Records provided START
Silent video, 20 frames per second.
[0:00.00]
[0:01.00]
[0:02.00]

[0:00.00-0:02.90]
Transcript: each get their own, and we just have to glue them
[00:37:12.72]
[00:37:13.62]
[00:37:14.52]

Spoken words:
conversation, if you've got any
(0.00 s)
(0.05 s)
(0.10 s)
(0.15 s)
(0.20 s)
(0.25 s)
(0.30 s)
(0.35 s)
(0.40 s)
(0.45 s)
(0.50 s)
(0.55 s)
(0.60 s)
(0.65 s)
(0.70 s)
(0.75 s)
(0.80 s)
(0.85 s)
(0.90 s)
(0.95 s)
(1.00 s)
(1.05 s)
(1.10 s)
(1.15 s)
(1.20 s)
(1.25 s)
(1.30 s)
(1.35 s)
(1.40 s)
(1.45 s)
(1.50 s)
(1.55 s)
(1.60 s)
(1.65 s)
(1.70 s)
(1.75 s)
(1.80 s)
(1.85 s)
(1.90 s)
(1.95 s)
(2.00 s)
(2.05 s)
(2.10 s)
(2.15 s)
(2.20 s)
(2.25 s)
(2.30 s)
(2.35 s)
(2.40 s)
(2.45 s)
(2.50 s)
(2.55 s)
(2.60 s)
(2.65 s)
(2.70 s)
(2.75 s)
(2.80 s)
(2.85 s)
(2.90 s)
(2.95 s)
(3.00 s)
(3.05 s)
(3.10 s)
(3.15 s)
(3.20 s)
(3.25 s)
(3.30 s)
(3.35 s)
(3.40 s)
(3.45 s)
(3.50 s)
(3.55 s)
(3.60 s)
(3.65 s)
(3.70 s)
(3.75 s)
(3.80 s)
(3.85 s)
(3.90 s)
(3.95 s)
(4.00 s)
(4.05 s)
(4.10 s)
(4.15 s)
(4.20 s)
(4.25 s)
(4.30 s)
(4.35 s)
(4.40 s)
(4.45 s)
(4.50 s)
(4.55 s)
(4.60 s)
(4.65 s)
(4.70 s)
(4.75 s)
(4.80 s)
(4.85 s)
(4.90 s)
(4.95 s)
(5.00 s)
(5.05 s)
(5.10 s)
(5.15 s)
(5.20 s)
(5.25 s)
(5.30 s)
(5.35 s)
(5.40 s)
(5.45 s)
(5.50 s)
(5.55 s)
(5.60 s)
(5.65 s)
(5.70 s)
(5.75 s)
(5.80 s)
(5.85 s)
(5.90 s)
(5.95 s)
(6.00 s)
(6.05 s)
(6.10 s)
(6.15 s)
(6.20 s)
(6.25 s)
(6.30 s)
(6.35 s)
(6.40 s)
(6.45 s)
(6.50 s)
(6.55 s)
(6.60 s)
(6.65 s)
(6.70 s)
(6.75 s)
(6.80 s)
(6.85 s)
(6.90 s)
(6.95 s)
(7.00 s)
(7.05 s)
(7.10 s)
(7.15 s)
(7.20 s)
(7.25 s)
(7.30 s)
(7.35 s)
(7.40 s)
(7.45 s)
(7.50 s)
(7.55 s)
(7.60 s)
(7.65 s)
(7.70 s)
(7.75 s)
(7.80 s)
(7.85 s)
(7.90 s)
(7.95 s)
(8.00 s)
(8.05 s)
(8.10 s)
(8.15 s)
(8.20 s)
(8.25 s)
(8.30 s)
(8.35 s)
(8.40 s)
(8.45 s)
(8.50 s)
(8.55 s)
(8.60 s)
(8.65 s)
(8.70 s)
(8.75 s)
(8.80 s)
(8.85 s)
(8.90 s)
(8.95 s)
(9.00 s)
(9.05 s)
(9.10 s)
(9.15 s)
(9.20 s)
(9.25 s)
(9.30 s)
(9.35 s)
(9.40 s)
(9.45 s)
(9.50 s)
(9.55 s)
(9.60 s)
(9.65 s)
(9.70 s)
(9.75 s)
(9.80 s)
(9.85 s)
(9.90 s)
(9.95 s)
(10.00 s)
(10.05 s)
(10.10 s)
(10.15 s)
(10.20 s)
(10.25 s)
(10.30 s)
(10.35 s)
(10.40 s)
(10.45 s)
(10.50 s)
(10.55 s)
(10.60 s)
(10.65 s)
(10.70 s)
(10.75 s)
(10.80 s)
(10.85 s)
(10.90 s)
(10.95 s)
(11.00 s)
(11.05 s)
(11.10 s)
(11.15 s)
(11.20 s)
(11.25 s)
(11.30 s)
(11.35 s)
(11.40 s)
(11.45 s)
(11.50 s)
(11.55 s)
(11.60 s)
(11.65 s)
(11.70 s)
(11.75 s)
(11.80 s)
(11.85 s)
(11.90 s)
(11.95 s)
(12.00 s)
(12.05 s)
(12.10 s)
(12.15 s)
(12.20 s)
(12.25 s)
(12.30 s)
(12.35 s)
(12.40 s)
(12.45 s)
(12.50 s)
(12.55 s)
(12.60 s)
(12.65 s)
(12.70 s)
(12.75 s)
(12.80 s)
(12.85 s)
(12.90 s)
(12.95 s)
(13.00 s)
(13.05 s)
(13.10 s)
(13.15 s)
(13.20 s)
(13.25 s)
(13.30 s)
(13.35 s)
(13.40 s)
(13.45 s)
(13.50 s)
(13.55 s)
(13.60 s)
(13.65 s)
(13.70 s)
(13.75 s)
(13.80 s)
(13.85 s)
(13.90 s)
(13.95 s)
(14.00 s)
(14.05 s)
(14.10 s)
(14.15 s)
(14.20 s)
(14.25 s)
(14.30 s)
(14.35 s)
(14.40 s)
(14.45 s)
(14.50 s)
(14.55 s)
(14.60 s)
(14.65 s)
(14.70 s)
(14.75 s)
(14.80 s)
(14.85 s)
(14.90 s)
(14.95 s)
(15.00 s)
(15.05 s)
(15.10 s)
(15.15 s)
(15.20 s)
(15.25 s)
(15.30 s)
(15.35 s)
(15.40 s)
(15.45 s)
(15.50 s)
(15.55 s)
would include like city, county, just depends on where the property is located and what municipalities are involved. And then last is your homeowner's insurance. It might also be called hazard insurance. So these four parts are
Records provided END
> The task
Print every record exactly as it was given.

> Solution for this task
Silent video, 20 frames per second.
[0:00.00]
[0:01.00]
[0:02.00]

[0:00.00-0:02.90]
Transcript: each get their own, and we just have to glue them
[00:37:12.72]
[00:37:13.62]
[00:37:14.52]

Spoken words:
conversation, if you've got any
(0.00 s)
(0.05 s)
(0.10 s)
(0.15 s)
(0.20 s)
(0.25 s)
(0.30 s)
(0.35 s)
(0.40 s)
(0.45 s)
(0.50 s)
(0.55 s)
(0.60 s)
(0.65 s)
(0.70 s)
(0.75 s)
(0.80 s)
(0.85 s)
(0.90 s)
(0.95 s)
(1.00 s)
(1.05 s)
(1.10 s)
(1.15 s)
(1.20 s)
(1.25 s)
(1.30 s)
(1.35 s)
(1.40 s)
(1.45 s)
(1.50 s)
(1.55 s)
(1.60 s)
(1.65 s)
(1.70 s)
(1.75 s)
(1.80 s)
(1.85 s)
(1.90 s)
(1.95 s)
(2.00 s)
(2.05 s)
(2.10 s)
(2.15 s)
(2.20 s)
(2.25 s)
(2.30 s)
(2.35 s)
(2.40 s)
(2.45 s)
(2.50 s)
(2.55 s)
(2.60 s)
(2.65 s)
(2.70 s)
(2.75 s)
(2.80 s)
(2.85 s)
(2.90 s)
(2.95 s)
(3.00 s)
(3.05 s)
(3.10 s)
(3.15 s)
(3.20 s)
(3.25 s)
(3.30 s)
(3.35 s)
(3.40 s)
(3.45 s)
(3.50 s)
(3.55 s)
(3.60 s)
(3.65 s)
(3.70 s)
(3.75 s)
(3.80 s)
(3.85 s)
(3.90 s)
(3.95 s)
(4.00 s)
(4.05 s)
(4.10 s)
(4.15 s)
(4.20 s)
(4.25 s)
(4.30 s)
(4.35 s)
(4.40 s)
(4.45 s)
(4.50 s)
(4.55 s)
(4.60 s)
(4.65 s)
(4.70 s)
(4.75 s)
(4.80 s)
(4.85 s)
(4.90 s)
(4.95 s)
(5.00 s)
(5.05 s)
(5.10 s)
(5.15 s)
(5.20 s)
(5.25 s)
(5.30 s)
(5.35 s)
(5.40 s)
(5.45 s)
(5.50 s)
(5.55 s)
(5.60 s)
(5.65 s)
(5.70 s)
(5.75 s)
(5.80 s)
(5.85 s)
(5.90 s)
(5.95 s)
(6.00 s)
(6.05 s)
(6.10 s)
(6.15 s)
(6.20 s)
(6.25 s)
(6.30 s)
(6.35 s)
(6.40 s)
(6.45 s)
(6.50 s)
(6.55 s)
(6.60 s)
(6.65 s)
(6.70 s)
(6.75 s)
(6.80 s)
(6.85 s)
(6.90 s)
(6.95 s)
(7.00 s)
(7.05 s)
(7.10 s)
(7.15 s)
(7.20 s)
(7.25 s)
(7.30 s)
(7.35 s)
(7.40 s)
(7.45 s)
(7.50 s)
(7.55 s)
(7.60 s)
(7.65 s)
(7.70 s)
(7.75 s)
(7.80 s)
(7.85 s)
(7.90 s)
(7.95 s)
(8.00 s)
(8.05 s)
(8.10 s)
(8.15 s)
(8.20 s)
(8.25 s)
(8.30 s)
(8.35 s)
(8.40 s)
(8.45 s)
(8.50 s)
(8.55 s)
(8.60 s)
(8.65 s)
(8.70 s)
(8.75 s)
(8.80 s)
(8.85 s)
(8.90 s)
(8.95 s)
(9.00 s)
(9.05 s)
(9.10 s)
(9.15 s)
(9.20 s)
(9.25 s)
(9.30 s)
(9.35 s)
(9.40 s)
(9.45 s)
(9.50 s)
(9.55 s)
(9.60 s)
(9.65 s)
(9.70 s)
(9.75 s)
(9.80 s)
(9.85 s)
(9.90 s)
(9.95 s)
(10.00 s)
(10.05 s)
(10.10 s)
(10.15 s)
(10.20 s)
(10.25 s)
(10.30 s)
(10.35 s)
(10.40 s)
(10.45 s)
(10.50 s)
(10.55 s)
(10.60 s)
(10.65 s)
(10.70 s)
(10.75 s)
(10.80 s)
(10.85 s)
(10.90 s)
(10.95 s)
(11.00 s)
(11.05 s)
(11.10 s)
(11.15 s)
(11.20 s)
(11.25 s)
(11.30 s)
(11.35 s)
(11.40 s)
(11.45 s)
(11.50 s)
(11.55 s)
(11.60 s)
(11.65 s)
(11.70 s)
(11.75 s)
(11.80 s)
(11.85 s)
(11.90 s)
(11.95 s)
(12.00 s)
(12.05 s)
(12.10 s)
(12.15 s)
(12.20 s)
(12.25 s)
(12.30 s)
(12.35 s)
(12.40 s)
(12.45 s)
(12.50 s)
(12.55 s)
(12.60 s)
(12.65 s)
(12.70 s)
(12.75 s)
(12.80 s)
(12.85 s)
(12.90 s)
(12.95 s)
(13.00 s)
(13.05 s)
(13.10 s)
(13.15 s)
(13.20 s)
(13.25 s)
(13.30 s)
(13.35 s)
(13.40 s)
(13.45 s)
(13.50 s)
(13.55 s)
(13.60 s)
(13.65 s)
(13.70 s)
(13.75 s)
(13.80 s)
(13.85 s)
(13.90 s)
(13.95 s)
(14.00 s)
(14.05 s)
(14.10 s)
(14.15 s)
(14.20 s)
(14.25 s)
(14.30 s)
(14.35 s)
(14.40 s)
(14.45 s)
(14.50 s)
(14.55 s)
(14.60 s)
(14.65 s)
(14.70 s)
(14.75 s)
(14.80 s)
(14.85 s)
(14.90 s)
(14.95 s)
(15.00 s)
(15.05 s)
(15.10 s)
(15.15 s)
(15.20 s)
(15.25 s)
(15.30 s)
(15.35 s)
(15.40 s)
(15.45 s)
(15.50 s)
(15.55 s)
would include like city, county, just depends on where the property is located and what municipalities are involved. And then last is your homeowner's insurance. It might also be called hazard insurance. So these four parts are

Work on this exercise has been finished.